Records for the exercise >>
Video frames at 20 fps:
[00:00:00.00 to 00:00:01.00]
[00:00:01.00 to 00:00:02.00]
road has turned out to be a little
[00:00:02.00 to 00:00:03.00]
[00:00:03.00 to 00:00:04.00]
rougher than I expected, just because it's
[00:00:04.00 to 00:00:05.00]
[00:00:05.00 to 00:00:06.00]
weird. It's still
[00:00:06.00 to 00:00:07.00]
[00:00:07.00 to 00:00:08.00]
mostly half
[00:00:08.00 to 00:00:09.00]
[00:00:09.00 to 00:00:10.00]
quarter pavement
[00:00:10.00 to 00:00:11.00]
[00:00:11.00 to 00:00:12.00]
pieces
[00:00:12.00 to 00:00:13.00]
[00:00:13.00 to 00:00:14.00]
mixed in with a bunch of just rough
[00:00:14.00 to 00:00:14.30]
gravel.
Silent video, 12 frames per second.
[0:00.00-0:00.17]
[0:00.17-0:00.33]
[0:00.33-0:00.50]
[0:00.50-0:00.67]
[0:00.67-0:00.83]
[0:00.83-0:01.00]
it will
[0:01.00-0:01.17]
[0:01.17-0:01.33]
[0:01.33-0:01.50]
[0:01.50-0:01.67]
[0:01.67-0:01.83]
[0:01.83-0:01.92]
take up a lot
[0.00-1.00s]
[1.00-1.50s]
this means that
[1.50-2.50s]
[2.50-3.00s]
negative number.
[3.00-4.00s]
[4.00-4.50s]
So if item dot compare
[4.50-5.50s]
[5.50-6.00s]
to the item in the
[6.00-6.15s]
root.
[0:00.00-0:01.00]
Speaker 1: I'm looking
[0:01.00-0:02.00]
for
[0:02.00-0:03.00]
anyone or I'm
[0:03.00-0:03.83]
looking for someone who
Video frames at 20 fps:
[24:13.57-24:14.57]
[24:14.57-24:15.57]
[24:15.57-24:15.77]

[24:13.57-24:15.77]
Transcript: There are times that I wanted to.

Task brief >> Each record above needs to be reproduced exactly as written.

Response for this exercise >>
Video frames at 20 fps:
[00:00:00.00 to 00:00:01.00]
[00:00:01.00 to 00:00:02.00]
road has turned out to be a little
[00:00:02.00 to 00:00:03.00]
[00:00:03.00 to 00:00:04.00]
rougher than I expected, just because it's
[00:00:04.00 to 00:00:05.00]
[00:00:05.00 to 00:00:06.00]
weird. It's still
[00:00:06.00 to 00:00:07.00]
[00:00:07.00 to 00:00:08.00]
mostly half
[00:00:08.00 to 00:00:09.00]
[00:00:09.00 to 00:00:10.00]
quarter pavement
[00:00:10.00 to 00:00:11.00]
[00:00:11.00 to 00:00:12.00]
pieces
[00:00:12.00 to 00:00:13.00]
[00:00:13.00 to 00:00:14.00]
mixed in with a bunch of just rough
[00:00:14.00 to 00:00:14.30]
gravel.
Silent video, 12 frames per second.
[0:00.00-0:00.17]
[0:00.17-0:00.33]
[0:00.33-0:00.50]
[0:00.50-0:00.67]
[0:00.67-0:00.83]
[0:00.83-0:01.00]
it will
[0:01.00-0:01.17]
[0:01.17-0:01.33]
[0:01.33-0:01.50]
[0:01.50-0:01.67]
[0:01.67-0:01.83]
[0:01.83-0:01.92]
take up a lot
[0.00-1.00s]
[1.00-1.50s]
this means that
[1.50-2.50s]
[2.50-3.00s]
negative number.
[3.00-4.00s]
[4.00-4.50s]
So if item dot compare
[4.50-5.50s]
[5.50-6.00s]
to the item in the
[6.00-6.15s]
root.
[0:00.00-0:01.00]
Speaker 1: I'm looking
[0:01.00-0:02.00]
for
[0:02.00-0:03.00]
anyone or I'm
[0:03.00-0:03.83]
looking for someone who
Video frames at 20 fps:
[24:13.57-24:14.57]
[24:14.57-24:15.57]
[24:15.57-24:15.77]

[24:13.57-24:15.77]
Transcript: There are times that I wanted to.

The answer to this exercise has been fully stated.